Great time to be catching meteors, right?
“No, I can see that.” With a grunt, Linford dropped to his knees. His wings fluttered out to control his descent so he gently tapped the ground as he pressed a hand to Riel’s forehead. He wasn’t speaking to us, but to the woman, as he said, “She’s burning up.”
“They all will be,” the woman snarled, and I felt the exact second when she brought the meteor to the ground. “It’s inevitable after what they’ve just done.”
Her words faded into nothing as I felt the pulse in the Earth stagger beneath the mass, and the shockwave settled into my bones, throbbing through me.
“They’ve just absorbed what the whole island and most of the North Pacific Ocean were due. Gaia only knows what it’s about to do to them,” came the curt response, and I could feel her anger, but more than that, I sensed her distress. Her concern.
I squinted at them. “Absorbed?”
Linford grunted. “Think not of that.” Yay, now I could think of nothing else. “Riel, I need you to cast a spell for me.”
“Can’t,” she mumbled. “Too tired.”
I twisted up so I could lean onto my elbow, frowning at him before I peered down at my woman. She was a boneless heap of arms and legs that was surrounded by three more piles of boneless heaps. I splatted down, unable to take the weight on my arm any longer as I muttered, “Why? Why do you need her to cast a spell?”
Linford’s face was grim. “Just help her focus,” he commanded, shooting me and the others looks.
“I don’t know how,” I admitted.
“Send her strength,” the woman snarled, but her gaze was skyward. “Sol, the troupes could be on their way as we speak, Linford.”
“I know, Gabriella,” Linford snapped, his tone curt. “But there’s no point in panicking them. We have to focus. We must make her cast a spell.”
I shook my head. “Why?”
I was, once more, ignored.
Growling with impatience, I watched as Gabriella barked, “Just open a portal. Take us from
here.”
“You know that won’t work. They’ll take her from us again.”
Again?
Matt, Seph, and I all tensed at that—well, as much as we could when we felt like overcooked spaghetti.
But… Riel had been taken once before?
Who the Sol by?
More AFata?
Why did I feel like I didn’t have all the story?
“She wasn’t supposed to do this,” the older woman cried, watching as Linford’s hands swept up and down over her calves like he was chafing warmth into them. “She wasn’t supposed to take it all.”
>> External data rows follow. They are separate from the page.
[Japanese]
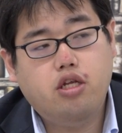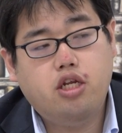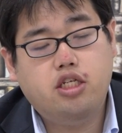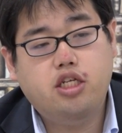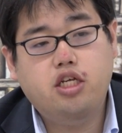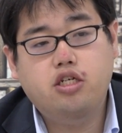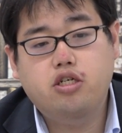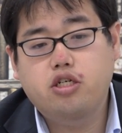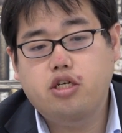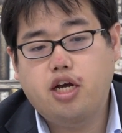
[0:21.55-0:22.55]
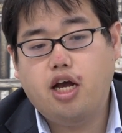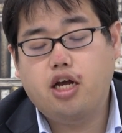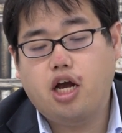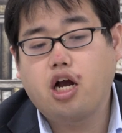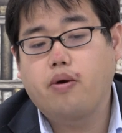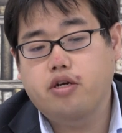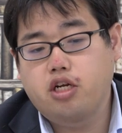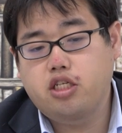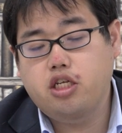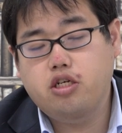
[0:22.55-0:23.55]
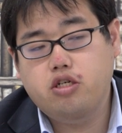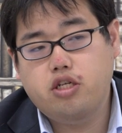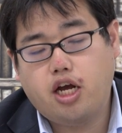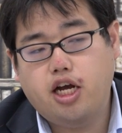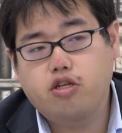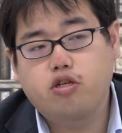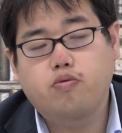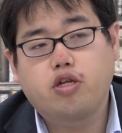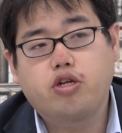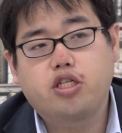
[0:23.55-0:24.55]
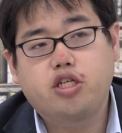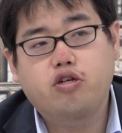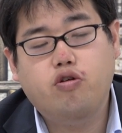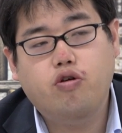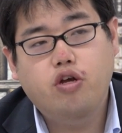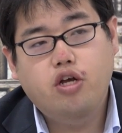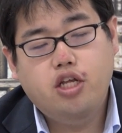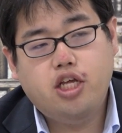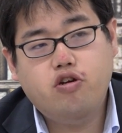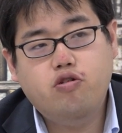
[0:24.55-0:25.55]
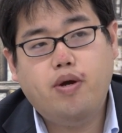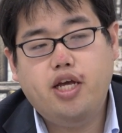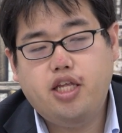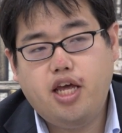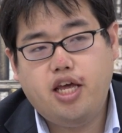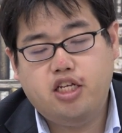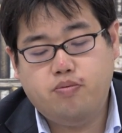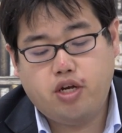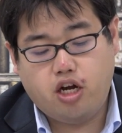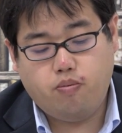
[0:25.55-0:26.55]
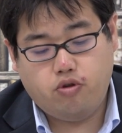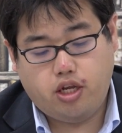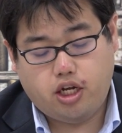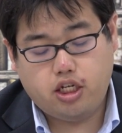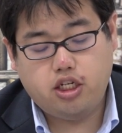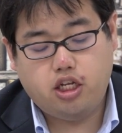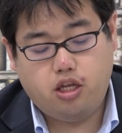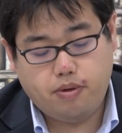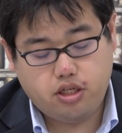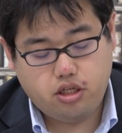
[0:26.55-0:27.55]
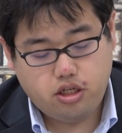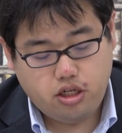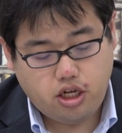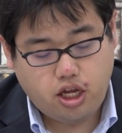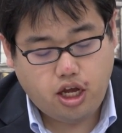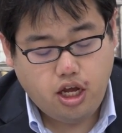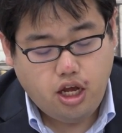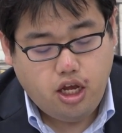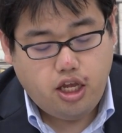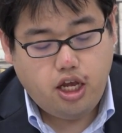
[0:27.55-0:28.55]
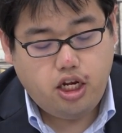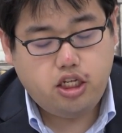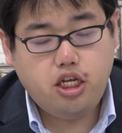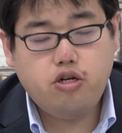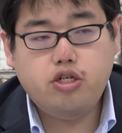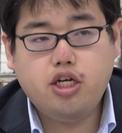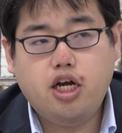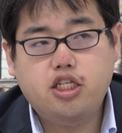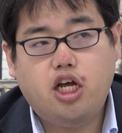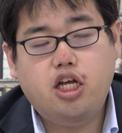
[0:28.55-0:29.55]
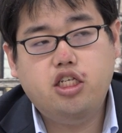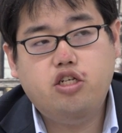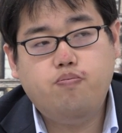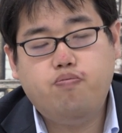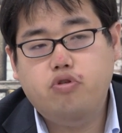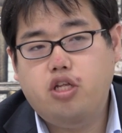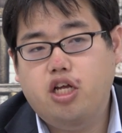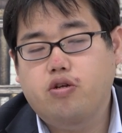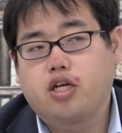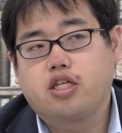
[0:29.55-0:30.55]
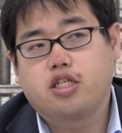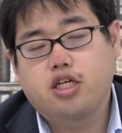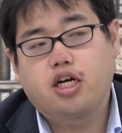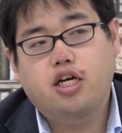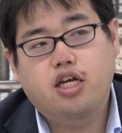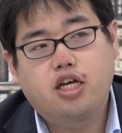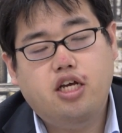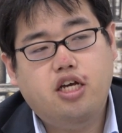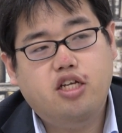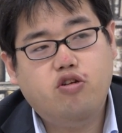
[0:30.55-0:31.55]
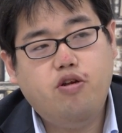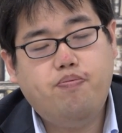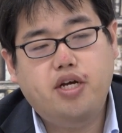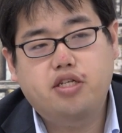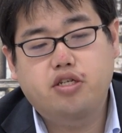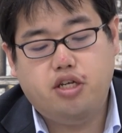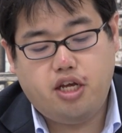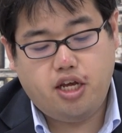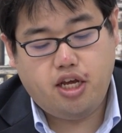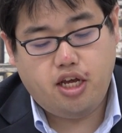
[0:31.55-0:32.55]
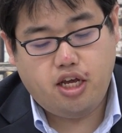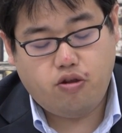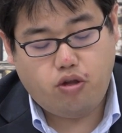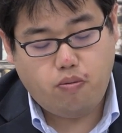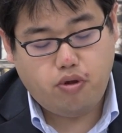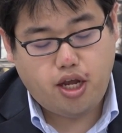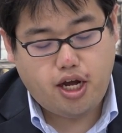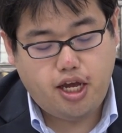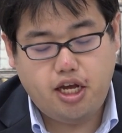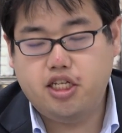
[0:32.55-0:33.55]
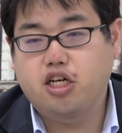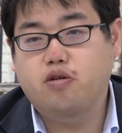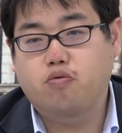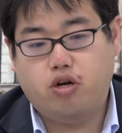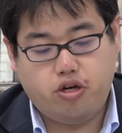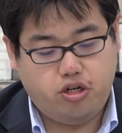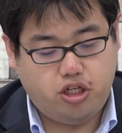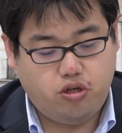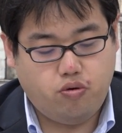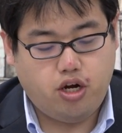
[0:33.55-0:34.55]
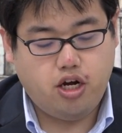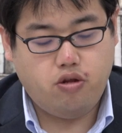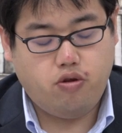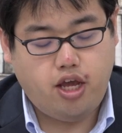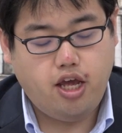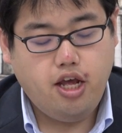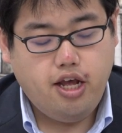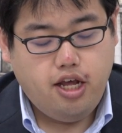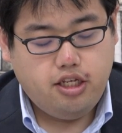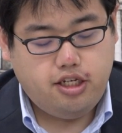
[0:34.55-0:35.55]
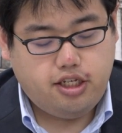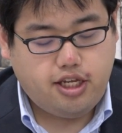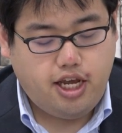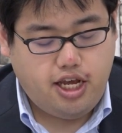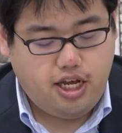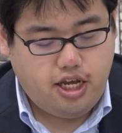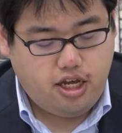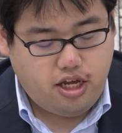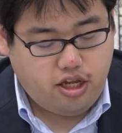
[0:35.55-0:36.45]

リスニングが関わる、リスニングで回答する問題とリスニングの内容を踏まえて自分で書く問題という形になっています。ただ、リスニングの時間が30分程度なんですが、それプラス、とても長い英作文を書く必要があるので、実際、リ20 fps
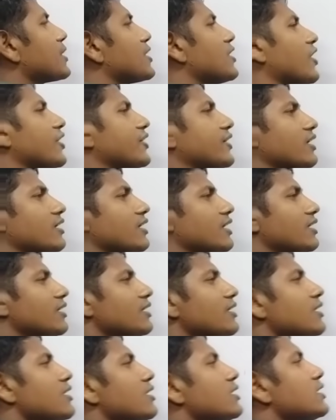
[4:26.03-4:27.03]
रट गए
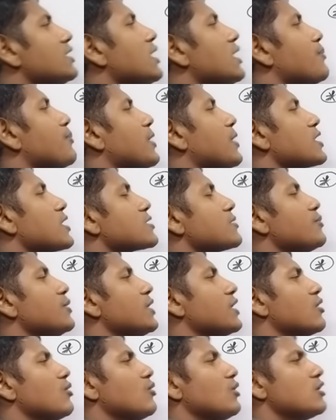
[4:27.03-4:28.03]
कि ए प्लस
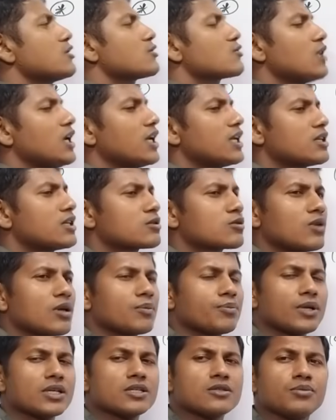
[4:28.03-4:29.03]
बी के होल स्क्वायर ए
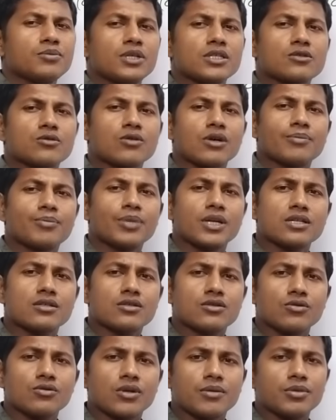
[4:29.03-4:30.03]
स्क्वायर प्लस बी स्क्वायर
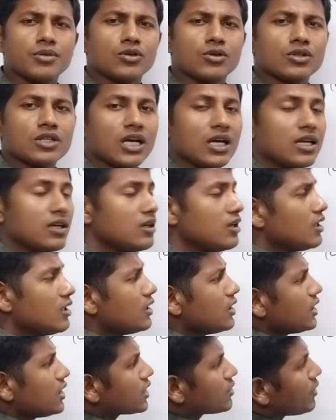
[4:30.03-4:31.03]
प्लस टू ए बी होता है
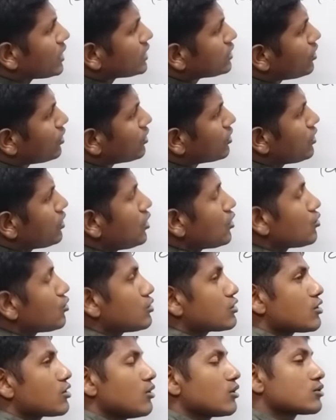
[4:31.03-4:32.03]
एक बात और
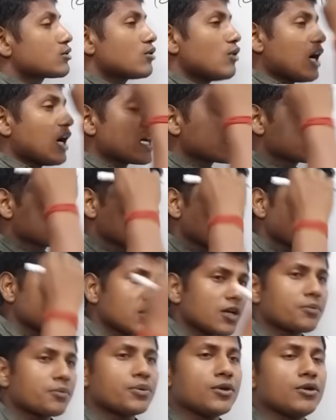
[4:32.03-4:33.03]
कुछ लोग तो आज
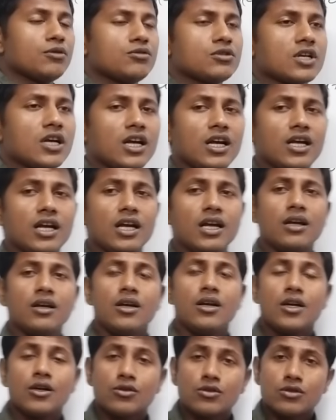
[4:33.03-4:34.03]
तक कन्फ्यूज
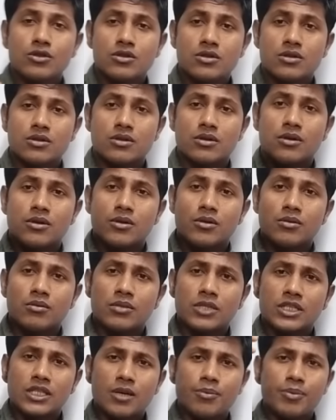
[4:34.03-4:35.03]
है उस
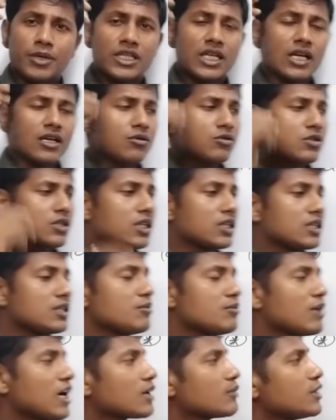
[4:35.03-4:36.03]
मतलब पता नहीं उसके
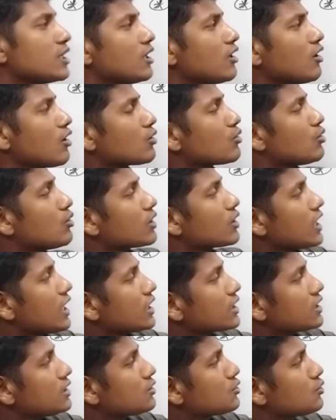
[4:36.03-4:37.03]
दिमाग में ये लॉक हो गया
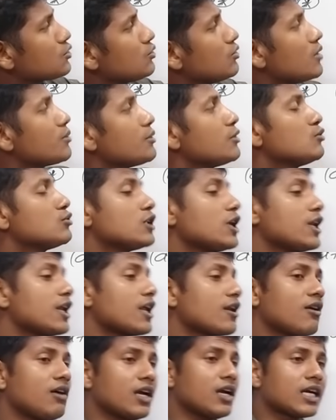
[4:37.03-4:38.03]
है कि टू ए बी
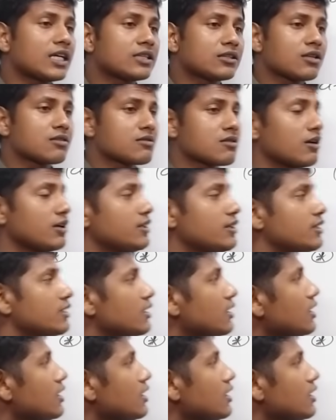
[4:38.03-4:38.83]
उधरे रहेगा तो सही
I scraped a hand over my face and forced myself to sit upright. “She didn’t take it all. We took some of it too.”
“She’s witch born,” Linford discounted, “forged from the three of our kinds. She took the blast of it through her magic. Look at her and look at yourselves.” His glower was dark. “You’re aware, exhausted, but aware, while she’s half unconscious.”
Unease began to coalesce in my gut. “What’s happening here?”
And I wasn’t talking about the fact Riel’s dead grandmother was alive, or the fact that Linford now had an extraterrestrial rock decorating his garden either.
Gabriella shot me a look. “My grandmother had a vision. She foresaw this day.”
How the Sol could anyone have foreseen this?
I shook my head, trying to clear it, but when that didn’t work, I just gawped at her. She grunted at my bewilderment, but before she could chide me on it, we all heard it.
Wings, en masse, made a shushing noise. It shouldn’t have been as loud as it was, considering, but there was no avoiding or evading what was heading our way. Everyone knew that sound. Everyone knew to shift ass and bolt the Sol out of wherever you were because not just one, not even just a single troupe, was on its way.
Panic slipped inside me. Gabriella had been concerned about troupes coming, plural, and now, they were on their way. There were more than just a set of six wings soaring toward us, as well. This wasn’t the troupe from yesterday, or if they were there, they were joined by dozens more warriors.
What the Sol was going on here?
The sound had Linford grabbing Riel’s shoulders and dragging her upright, shaking her so quickly her head rattled, whipping from side to side in a way that was going to hurt later, and I winced at the sight. I wanted to stop him, but the fear coming from her grandparents was as tangible as the net about the meteorite. Whatever we were in the dark about, she and Linford weren’t.